**What you have to do:**
Return every entry in full, with no alterations.
=== Begin Enclosure ===
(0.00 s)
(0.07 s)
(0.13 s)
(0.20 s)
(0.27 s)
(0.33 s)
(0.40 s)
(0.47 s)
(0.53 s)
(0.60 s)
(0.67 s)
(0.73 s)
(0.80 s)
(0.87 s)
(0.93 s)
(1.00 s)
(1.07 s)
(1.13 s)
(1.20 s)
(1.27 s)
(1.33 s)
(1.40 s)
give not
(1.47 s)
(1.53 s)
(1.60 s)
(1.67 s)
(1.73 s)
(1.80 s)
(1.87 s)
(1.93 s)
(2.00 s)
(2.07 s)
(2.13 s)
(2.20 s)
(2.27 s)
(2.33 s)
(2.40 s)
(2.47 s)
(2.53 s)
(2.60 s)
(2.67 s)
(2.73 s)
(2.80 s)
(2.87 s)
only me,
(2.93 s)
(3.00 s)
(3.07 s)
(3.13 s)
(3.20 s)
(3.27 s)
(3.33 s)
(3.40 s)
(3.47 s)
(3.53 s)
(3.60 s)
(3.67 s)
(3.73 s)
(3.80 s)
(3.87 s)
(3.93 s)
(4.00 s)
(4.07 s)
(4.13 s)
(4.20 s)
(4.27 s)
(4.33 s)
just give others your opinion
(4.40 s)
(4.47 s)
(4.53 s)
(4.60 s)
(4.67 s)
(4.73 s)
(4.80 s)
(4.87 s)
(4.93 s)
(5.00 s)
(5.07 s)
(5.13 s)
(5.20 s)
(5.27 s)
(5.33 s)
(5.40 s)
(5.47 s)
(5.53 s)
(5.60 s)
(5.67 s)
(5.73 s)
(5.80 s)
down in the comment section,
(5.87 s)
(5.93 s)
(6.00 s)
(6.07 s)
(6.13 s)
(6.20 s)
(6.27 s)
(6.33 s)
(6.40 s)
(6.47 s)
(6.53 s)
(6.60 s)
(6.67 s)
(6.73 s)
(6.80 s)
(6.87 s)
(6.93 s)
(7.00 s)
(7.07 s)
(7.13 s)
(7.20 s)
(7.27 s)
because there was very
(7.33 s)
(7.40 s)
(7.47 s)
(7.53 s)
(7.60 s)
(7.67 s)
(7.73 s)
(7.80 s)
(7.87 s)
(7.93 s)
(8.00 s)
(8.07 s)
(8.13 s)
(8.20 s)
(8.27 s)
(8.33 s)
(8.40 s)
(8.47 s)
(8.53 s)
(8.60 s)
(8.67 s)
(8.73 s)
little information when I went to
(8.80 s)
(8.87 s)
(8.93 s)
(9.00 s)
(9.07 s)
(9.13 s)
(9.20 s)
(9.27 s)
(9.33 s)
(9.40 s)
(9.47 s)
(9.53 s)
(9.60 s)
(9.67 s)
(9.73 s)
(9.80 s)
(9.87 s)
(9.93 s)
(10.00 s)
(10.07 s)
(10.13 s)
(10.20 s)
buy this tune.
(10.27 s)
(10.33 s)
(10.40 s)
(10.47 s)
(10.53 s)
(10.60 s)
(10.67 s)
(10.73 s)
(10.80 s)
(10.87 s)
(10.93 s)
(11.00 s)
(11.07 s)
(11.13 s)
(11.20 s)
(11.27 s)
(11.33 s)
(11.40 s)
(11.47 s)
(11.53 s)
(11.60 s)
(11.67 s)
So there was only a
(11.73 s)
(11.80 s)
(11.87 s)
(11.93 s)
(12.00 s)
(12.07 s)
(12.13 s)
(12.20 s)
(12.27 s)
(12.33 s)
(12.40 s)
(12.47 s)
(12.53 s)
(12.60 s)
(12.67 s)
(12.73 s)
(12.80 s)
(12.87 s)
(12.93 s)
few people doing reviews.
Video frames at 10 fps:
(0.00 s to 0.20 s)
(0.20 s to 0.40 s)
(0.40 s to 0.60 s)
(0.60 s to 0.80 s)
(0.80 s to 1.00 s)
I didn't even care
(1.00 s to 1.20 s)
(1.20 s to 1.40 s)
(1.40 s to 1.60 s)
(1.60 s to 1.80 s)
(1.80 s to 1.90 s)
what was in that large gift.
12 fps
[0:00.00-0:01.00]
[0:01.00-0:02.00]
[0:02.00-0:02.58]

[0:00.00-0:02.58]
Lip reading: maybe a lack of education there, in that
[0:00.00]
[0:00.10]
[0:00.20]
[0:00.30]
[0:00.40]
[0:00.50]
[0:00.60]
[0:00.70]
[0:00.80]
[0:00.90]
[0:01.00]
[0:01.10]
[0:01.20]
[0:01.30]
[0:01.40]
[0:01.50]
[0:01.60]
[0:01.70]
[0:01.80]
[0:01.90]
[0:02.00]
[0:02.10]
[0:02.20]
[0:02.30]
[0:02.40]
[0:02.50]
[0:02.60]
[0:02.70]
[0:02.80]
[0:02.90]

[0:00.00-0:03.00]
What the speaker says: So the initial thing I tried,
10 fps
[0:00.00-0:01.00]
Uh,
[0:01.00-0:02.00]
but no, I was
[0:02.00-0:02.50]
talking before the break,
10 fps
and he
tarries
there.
=== End Enclosure ===
**Output below:**
(0.00 s)
(0.07 s)
(0.13 s)
(0.20 s)
(0.27 s)
(0.33 s)
(0.40 s)
(0.47 s)
(0.53 s)
(0.60 s)
(0.67 s)
(0.73 s)
(0.80 s)
(0.87 s)
(0.93 s)
(1.00 s)
(1.07 s)
(1.13 s)
(1.20 s)
(1.27 s)
(1.33 s)
(1.40 s)
give not
(1.47 s)
(1.53 s)
(1.60 s)
(1.67 s)
(1.73 s)
(1.80 s)
(1.87 s)
(1.93 s)
(2.00 s)
(2.07 s)
(2.13 s)
(2.20 s)
(2.27 s)
(2.33 s)
(2.40 s)
(2.47 s)
(2.53 s)
(2.60 s)
(2.67 s)
(2.73 s)
(2.80 s)
(2.87 s)
only me,
(2.93 s)
(3.00 s)
(3.07 s)
(3.13 s)
(3.20 s)
(3.27 s)
(3.33 s)
(3.40 s)
(3.47 s)
(3.53 s)
(3.60 s)
(3.67 s)
(3.73 s)
(3.80 s)
(3.87 s)
(3.93 s)
(4.00 s)
(4.07 s)
(4.13 s)
(4.20 s)
(4.27 s)
(4.33 s)
just give others your opinion
(4.40 s)
(4.47 s)
(4.53 s)
(4.60 s)
(4.67 s)
(4.73 s)
(4.80 s)
(4.87 s)
(4.93 s)
(5.00 s)
(5.07 s)
(5.13 s)
(5.20 s)
(5.27 s)
(5.33 s)
(5.40 s)
(5.47 s)
(5.53 s)
(5.60 s)
(5.67 s)
(5.73 s)
(5.80 s)
down in the comment section,
(5.87 s)
(5.93 s)
(6.00 s)
(6.07 s)
(6.13 s)
(6.20 s)
(6.27 s)
(6.33 s)
(6.40 s)
(6.47 s)
(6.53 s)
(6.60 s)
(6.67 s)
(6.73 s)
(6.80 s)
(6.87 s)
(6.93 s)
(7.00 s)
(7.07 s)
(7.13 s)
(7.20 s)
(7.27 s)
because there was very
(7.33 s)
(7.40 s)
(7.47 s)
(7.53 s)
(7.60 s)
(7.67 s)
(7.73 s)
(7.80 s)
(7.87 s)
(7.93 s)
(8.00 s)
(8.07 s)
(8.13 s)
(8.20 s)
(8.27 s)
(8.33 s)
(8.40 s)
(8.47 s)
(8.53 s)
(8.60 s)
(8.67 s)
(8.73 s)
little information when I went to
(8.80 s)
(8.87 s)
(8.93 s)
(9.00 s)
(9.07 s)
(9.13 s)
(9.20 s)
(9.27 s)
(9.33 s)
(9.40 s)
(9.47 s)
(9.53 s)
(9.60 s)
(9.67 s)
(9.73 s)
(9.80 s)
(9.87 s)
(9.93 s)
(10.00 s)
(10.07 s)
(10.13 s)
(10.20 s)
buy this tune.
(10.27 s)
(10.33 s)
(10.40 s)
(10.47 s)
(10.53 s)
(10.60 s)
(10.67 s)
(10.73 s)
(10.80 s)
(10.87 s)
(10.93 s)
(11.00 s)
(11.07 s)
(11.13 s)
(11.20 s)
(11.27 s)
(11.33 s)
(11.40 s)
(11.47 s)
(11.53 s)
(11.60 s)
(11.67 s)
So there was only a
(11.73 s)
(11.80 s)
(11.87 s)
(11.93 s)
(12.00 s)
(12.07 s)
(12.13 s)
(12.20 s)
(12.27 s)
(12.33 s)
(12.40 s)
(12.47 s)
(12.53 s)
(12.60 s)
(12.67 s)
(12.73 s)
(12.80 s)
(12.87 s)
(12.93 s)
few people doing reviews.
Video frames at 10 fps:
(0.00 s to 0.20 s)
(0.20 s to 0.40 s)
(0.40 s to 0.60 s)
(0.60 s to 0.80 s)
(0.80 s to 1.00 s)
I didn't even care
(1.00 s to 1.20 s)
(1.20 s to 1.40 s)
(1.40 s to 1.60 s)
(1.60 s to 1.80 s)
(1.80 s to 1.90 s)
what was in that large gift.
12 fps
[0:00.00-0:01.00]
[0:01.00-0:02.00]
[0:02.00-0:02.58]

[0:00.00-0:02.58]
Lip reading: maybe a lack of education there, in that
[0:00.00]
[0:00.10]
[0:00.20]
[0:00.30]
[0:00.40]
[0:00.50]
[0:00.60]
[0:00.70]
[0:00.80]
[0:00.90]
[0:01.00]
[0:01.10]
[0:01.20]
[0:01.30]
[0:01.40]
[0:01.50]
[0:01.60]
[0:01.70]
[0:01.80]
[0:01.90]
[0:02.00]
[0:02.10]
[0:02.20]
[0:02.30]
[0:02.40]
[0:02.50]
[0:02.60]
[0:02.70]
[0:02.80]
[0:02.90]

[0:00.00-0:03.00]
What the speaker says: So the initial thing I tried,
10 fps
[0:00.00-0:01.00]
Uh,
[0:01.00-0:02.00]
but no, I was
[0:02.00-0:02.50]
talking before the break,
10 fps
and he
tarries
there.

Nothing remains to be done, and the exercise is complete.